Hindleys Coach Luke Roberts schien das Ergebnis mit einem lachenden und weinenden Auge zu sehen. Schließlich büßte der nominelle Kapitän Kelderman nicht nur sein Rosa Trikot ein, sondern hat bereits mehr als eineinhalb Minuten Rückstand. Das dürfte in Mailand selbst für den besten Zeitfahrer des Spitzentrios nicht mehr aufzuholen sein. “Es ist eine sehr seltsame Situation, dass so wenige Kilometer jetzt den Giro entscheiden. Es tut mir leid für Wilco, er hat uns erst in diese Situation gebracht, dass wir um Rosa kämpfen können“, kommentierte Roberts das Ergebnis.
Dennis war zweimal der entscheidende Faktor
Sowohl am Donnerstag auf der Königsetappe als auch am Samstag hatte Rohan Dennis die Offensive des Ineos-Teams forciert und Kelderman ins Hintertreffen gebracht. Nur Geoghegan Hart und Hindley konnten dem Zeitfahrspezialisten folgen, wobei der Londoner an beiden Tagen sogar kurzzeitig Probleme mit dem Tempo seines Teamkollegen hatte. “Die Arbeit von Rohan Dennis war großartig, das hat man ja gesehen. Es macht einen auch stolz, wenn ein zweimaliger Weltmeister für einen fährt“, lobte der Tagessieger seine australische Lokomotive.
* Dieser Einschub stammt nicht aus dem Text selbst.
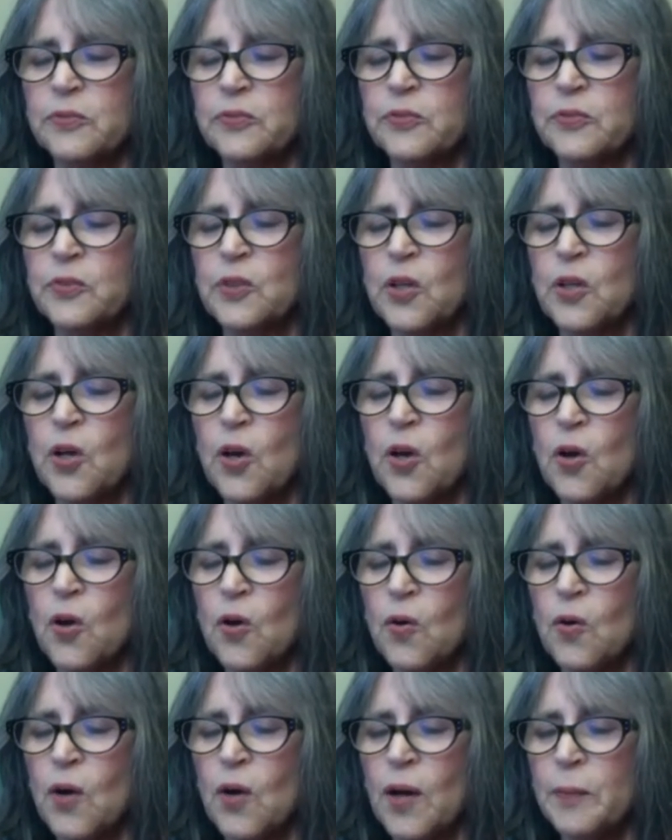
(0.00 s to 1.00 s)

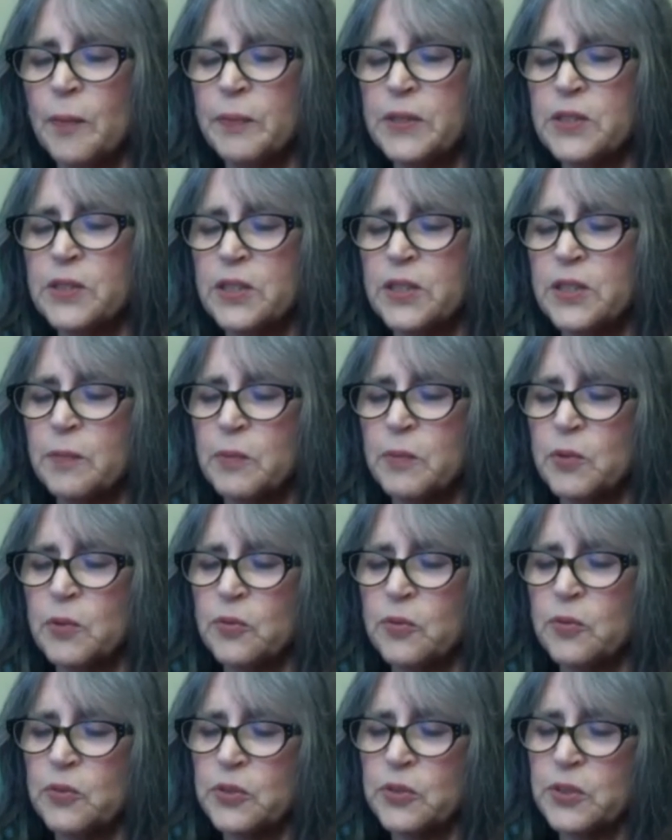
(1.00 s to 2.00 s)
flow up into the
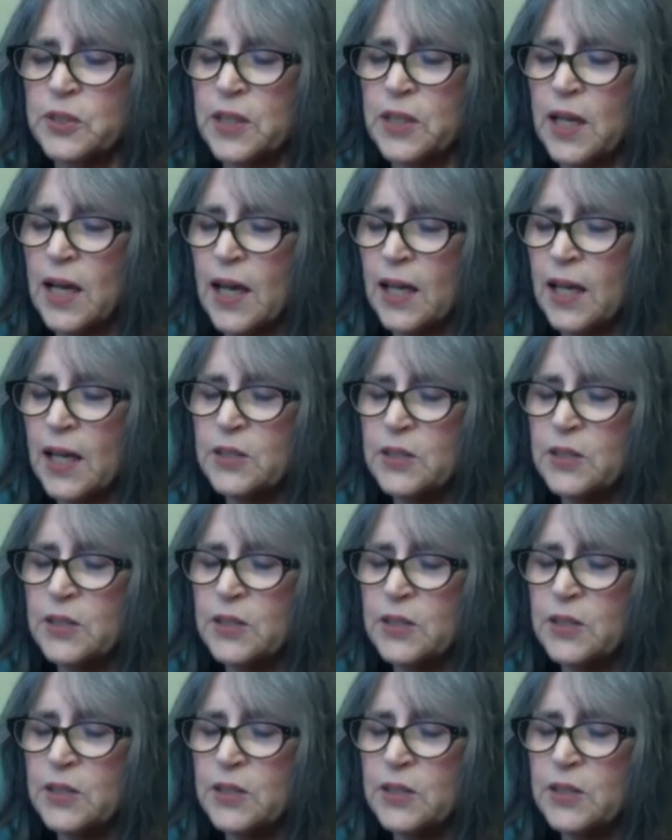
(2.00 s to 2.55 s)
beautiful sky.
So gewann Geoghegan Hart in Sestriere seine zweite Etappe dieser Rundfahrt und zog dank der Zeitbonifikation für den ersten Platz mit Hindley gleich, nachdem der sich den zweiten Zwischensprint und damit drei Bonussekunden geholt hatte. Nach dem bereits sechsten Tagessieg für Ineos Grenadiers bei diesem Giro machte Tossatto auch das Momentum bei Geoghegan Hart aus. “Wir haben hier eine tolle Gruppe zum Giro gebracht, sie arbeiten zusammen, sie helfen sich gegenseitig. Und Tao ist bei diesem Giro gewachsen“, befand der Italiener über den 25-Jährigen, der am Sonntag in Mailand allerdings ganz auf sich allein gestellt sein wird.
Der große Showdown im Zeitfahren wird am Sonntag um 13:40 Uhr beginnen, wenn Jonathan Dibben (Lotto Soudal) das Zeitfahren in Angriff nimmt, und in Hindleys Start um 16:12 Uhr kulminieren. In Anbetracht der Corona-Situation in Mailand bat die RAI-Moderatorin ihre Zuschauer nochmals eindringlich: “Bleibt zu Hause, schaut euch den Giro im TV an."